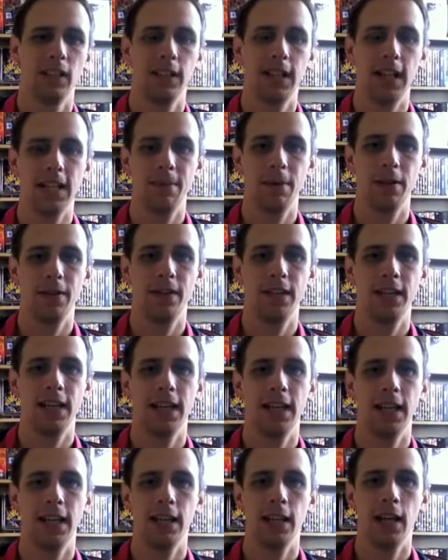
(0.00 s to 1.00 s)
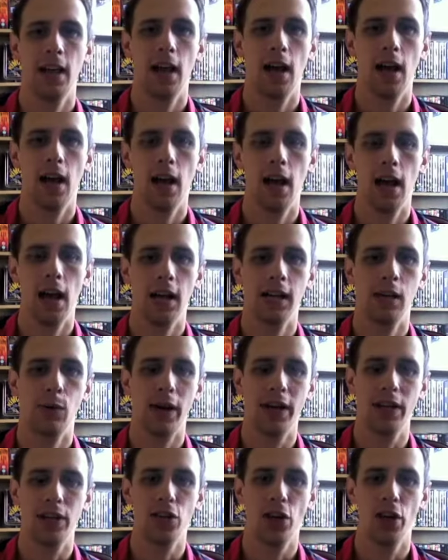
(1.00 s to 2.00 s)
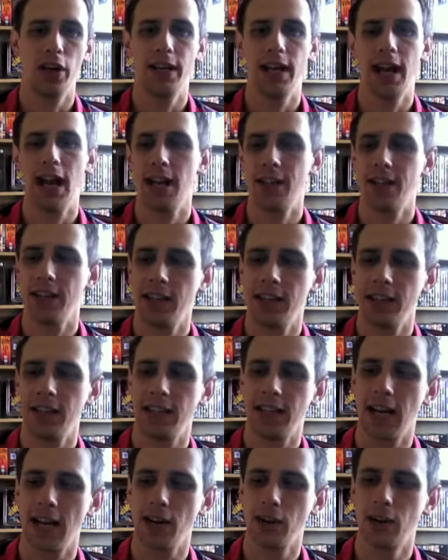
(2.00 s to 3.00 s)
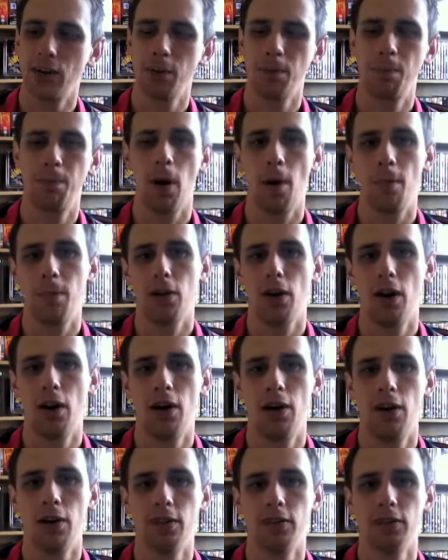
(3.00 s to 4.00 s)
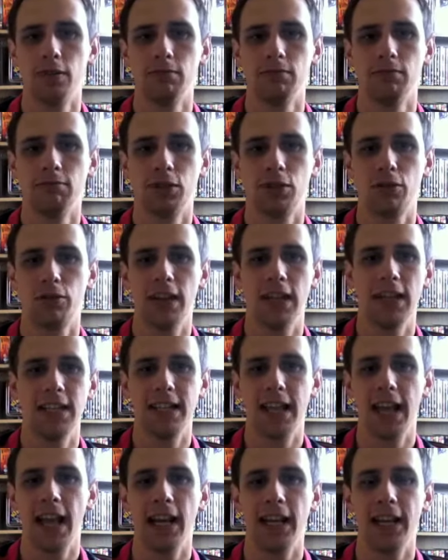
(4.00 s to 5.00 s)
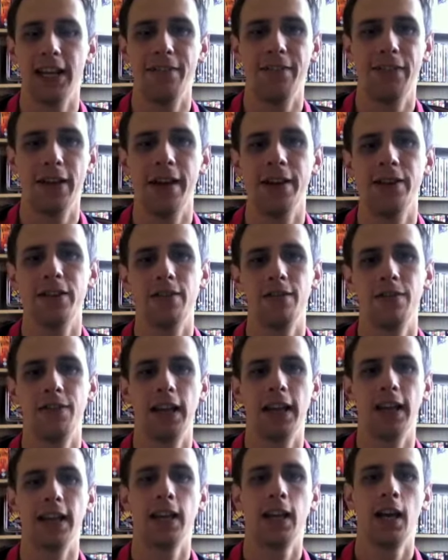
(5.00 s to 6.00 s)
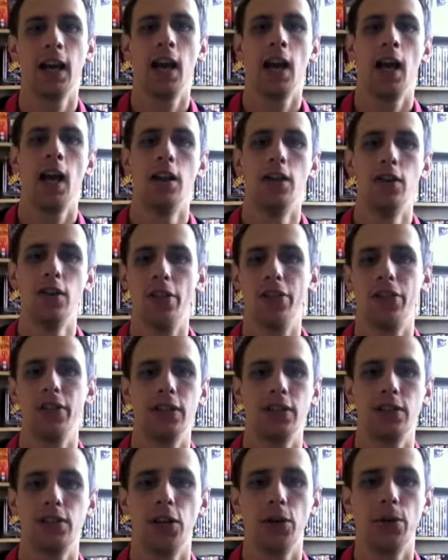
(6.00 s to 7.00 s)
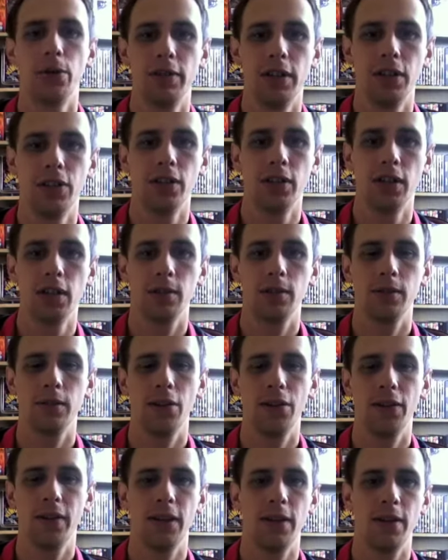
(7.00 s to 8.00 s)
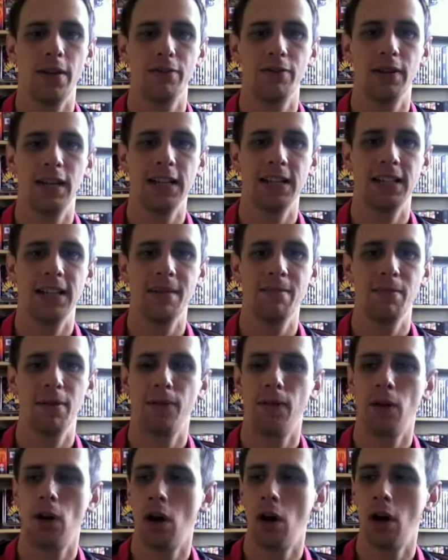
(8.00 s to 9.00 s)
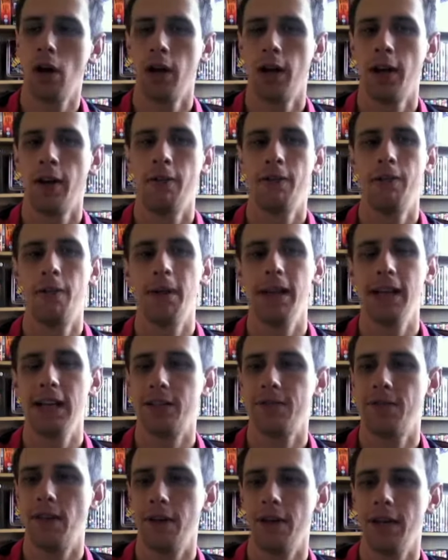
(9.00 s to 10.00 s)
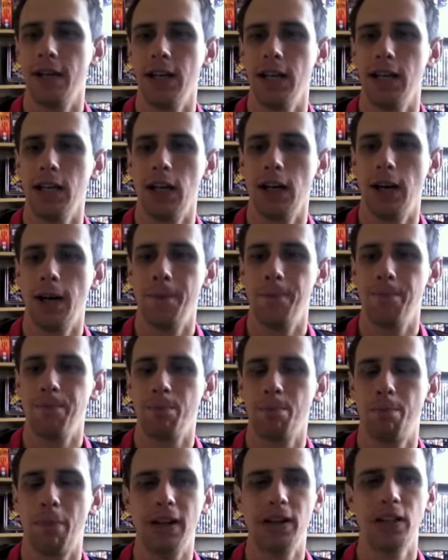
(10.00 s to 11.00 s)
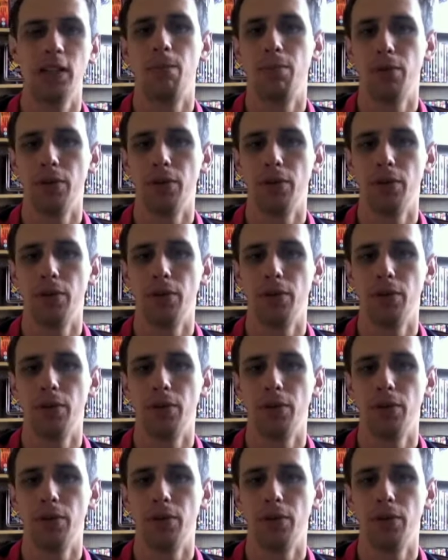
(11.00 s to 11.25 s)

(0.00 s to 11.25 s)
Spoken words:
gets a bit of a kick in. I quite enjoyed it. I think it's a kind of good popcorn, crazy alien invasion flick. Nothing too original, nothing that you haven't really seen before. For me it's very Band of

* _DESCRIPTION OF THE TASK_
Copy every record exactly, but skip the pictures.

* _SOLUTION TO THE PROBLEM_
(0.00 s to 1.00 s)
(1.00 s to 2.00 s)
(2.00 s to 3.00 s)
(3.00 s to 4.00 s)
(4.00 s to 5.00 s)
(5.00 s to 6.00 s)
(6.00 s to 7.00 s)
(7.00 s to 8.00 s)
(8.00 s to 9.00 s)
(9.00 s to 10.00 s)
(10.00 s to 11.00 s)
(11.00 s to 11.25 s)

(0.00 s to 11.25 s)
Spoken words:
gets a bit of a kick in. I quite enjoyed it. I think it's a kind of good popcorn, crazy alien invasion flick. Nothing too original, nothing that you haven't really seen before. For me it's very Band of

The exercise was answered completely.